As short-term participants at ARI, we got the chance to experience some of these highs and lows as well. Unquestionably, one of the highlights of the trip was a wedding that took place on the farm while we were there. The main gathering area where we ate together and spent our evening free time was transformed into this beautiful wedding venue by hanging white bed sheets over the windows and draping handmade decorations across the ceiling. Our group got to pitch in and baked wedding cakes and folded origami centerpieces for the tables and in general were swept up and invited to participate in the making of this really exciting celebration, even though most of us had just met the couple about a week or two prior. Though we were only temporary residents, we were never treated as anything less than family and got to experience some of the real joys of living in a community.

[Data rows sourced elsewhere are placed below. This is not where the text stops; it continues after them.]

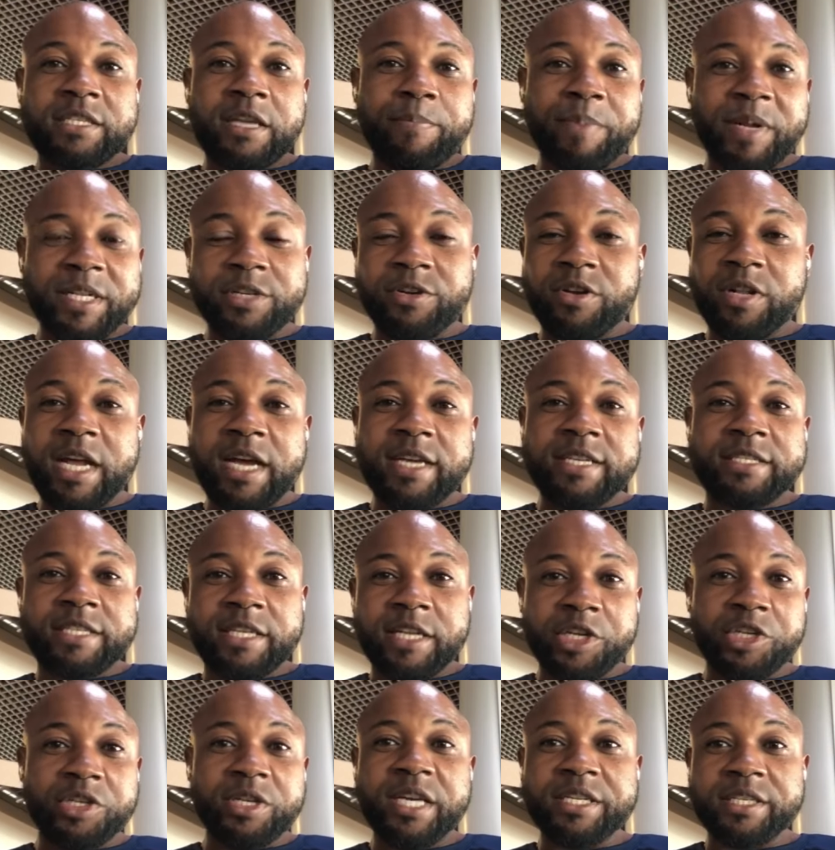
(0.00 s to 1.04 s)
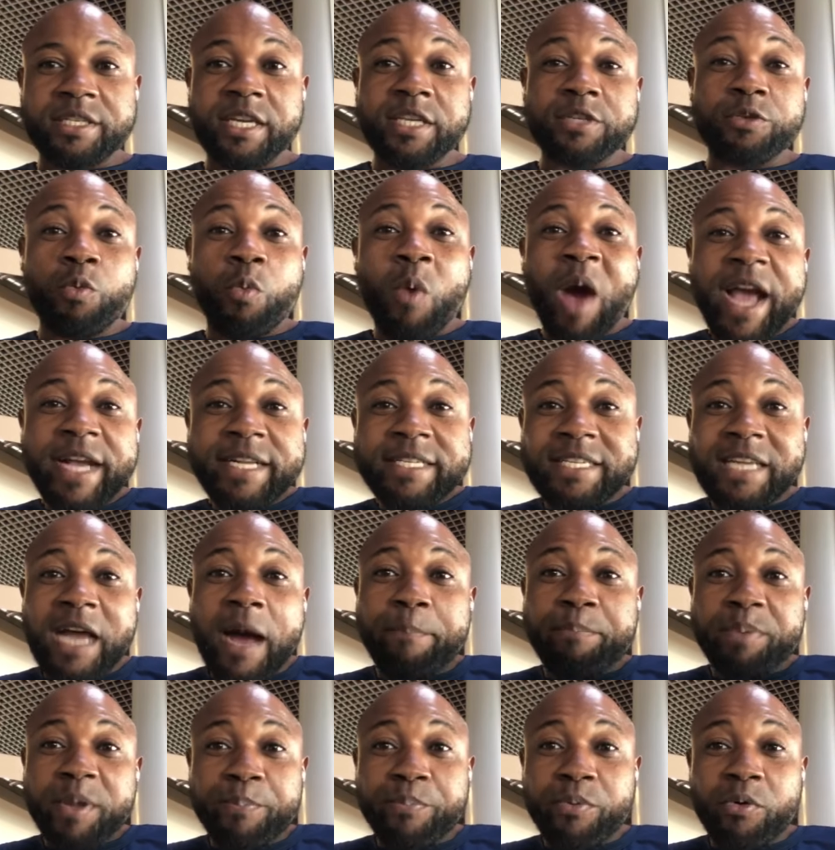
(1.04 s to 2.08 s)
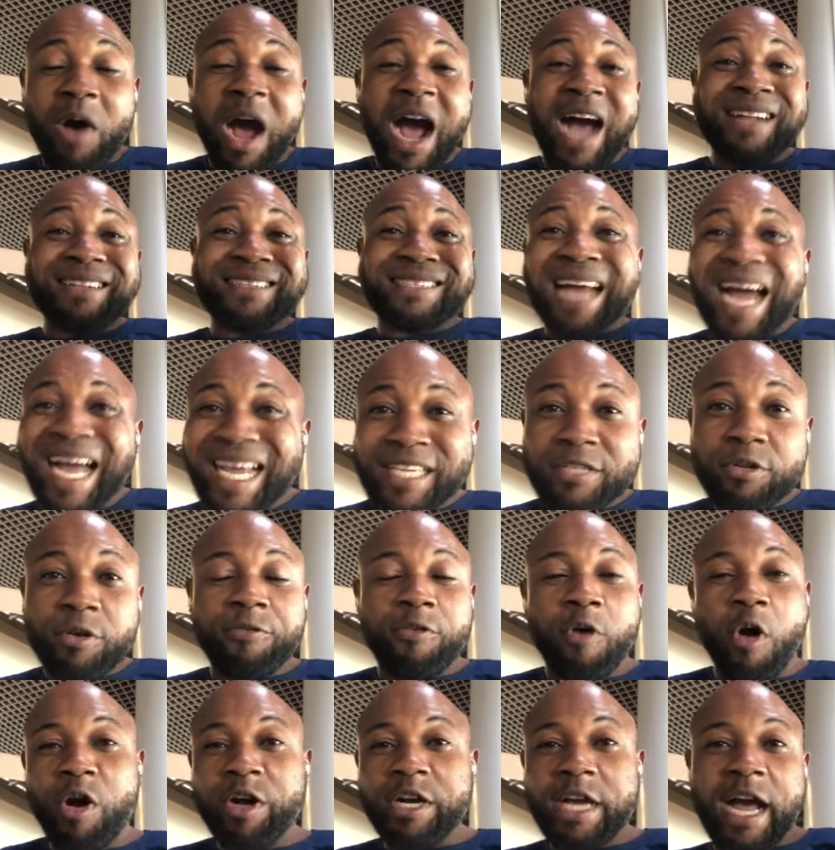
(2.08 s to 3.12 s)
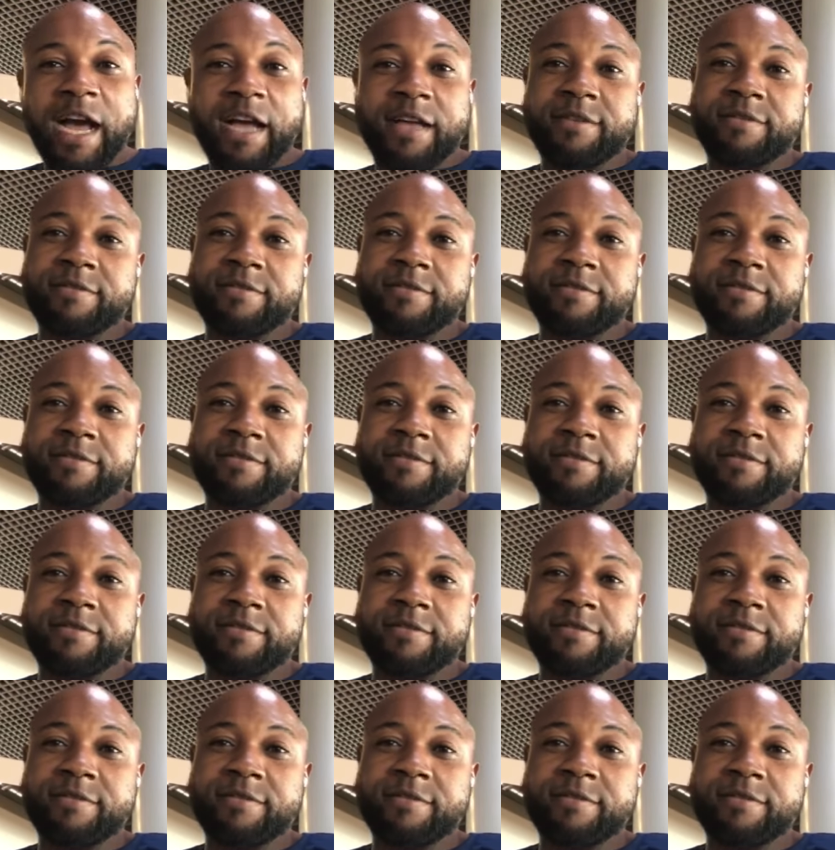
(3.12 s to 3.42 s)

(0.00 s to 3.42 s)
particular international stage, while their people are dying of hunger.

During our month in Japan, we also were faced with the aftermath of an unimaginable tragedy. The Fukushima Daiichi nuclear disaster of March 11th, 2011 forever changed the Japanese landscape. Even after the radiation naturally decays away and the area affected by the tsunami is rebuilt and repopulated, the fear and the sorrow from this accident will remain in the collective consciousness of the Japanese population for generations to come. The only way to recover from and thrive despite such a disaster is to come together as a community. We witnessed so many examples of this, from a women’s group in Iitate dedicated to showcasing the safety of Fukushima food products and preserving their cultural heritage, to groups of volunteers who scour the coastline and continue to reunite families with lost items five years after the tsunami, to two of many radiation testing centers that work to educate their communities while restoring a sense of agency and confidence. One of these testing centers is housed at and funded by ARI, known as the ARI Becquerel Center. The Becquerel Center serves the entire surrounding community, testing crop and water samples in addition to school lunches for unsafe levels of radiation. The formation of this center is part of a larger community response to the Fukushima disaster, and is the product of the local population deciding to stand together and take action for themselves, rather than living in fear of the unknown on the very land that sustains them. This is the flipside of community. While celebrations are inclusive and more joyful because of the people you share it with, the bonds of community also provide resilience in the face of hard times and make it possible to survive in what often seems like an unforgiving world.
Since we’ve been back on campus, our entire group has become more aware of the bonds that inextricably tie us together. This awareness has translated into an appreciation and a questioning of the food we eat in the caf. I for one have taken many more walks in the natural lands than I used to and spend more time appreciating the friendships I have. Maybe it hasn’t come about by hours spent chopping wood together or bonding over freezing fingers after picking carrots all morning, but we have an amazing community here at Saint Olaf. Not only does this mean that our high points as individuals are elevated even higher, but it also means that we need to be conscious of our environment and the people around us, so that we can come together and provide support in difficult times.